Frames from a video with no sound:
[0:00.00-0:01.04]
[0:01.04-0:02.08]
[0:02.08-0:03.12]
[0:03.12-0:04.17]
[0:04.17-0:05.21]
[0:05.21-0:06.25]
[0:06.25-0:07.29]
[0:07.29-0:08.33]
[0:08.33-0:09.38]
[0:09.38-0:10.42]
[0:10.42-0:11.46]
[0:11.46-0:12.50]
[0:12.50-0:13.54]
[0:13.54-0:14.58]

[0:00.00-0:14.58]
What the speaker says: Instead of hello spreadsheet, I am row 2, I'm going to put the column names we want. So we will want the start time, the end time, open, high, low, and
▬▬▬
REQUIREMENT: In the listing above, find the line containing "[0:02.08-0:03.12]"; that line and every line after it, through the last, are to be retyped exactly.

THE COMPLETED TASK:
[0:02.08-0:03.12]
[0:03.12-0:04.17]
[0:04.17-0:05.21]
[0:05.21-0:06.25]
[0:06.25-0:07.29]
[0:07.29-0:08.33]
[0:08.33-0:09.38]
[0:09.38-0:10.42]
[0:10.42-0:11.46]
[0:11.46-0:12.50]
[0:12.50-0:13.54]
[0:13.54-0:14.58]

[0:00.00-0:14.58]
What the speaker says: Instead of hello spreadsheet, I am row 2, I'm going to put the column names we want. So we will want the start time, the end time, open, high, low, and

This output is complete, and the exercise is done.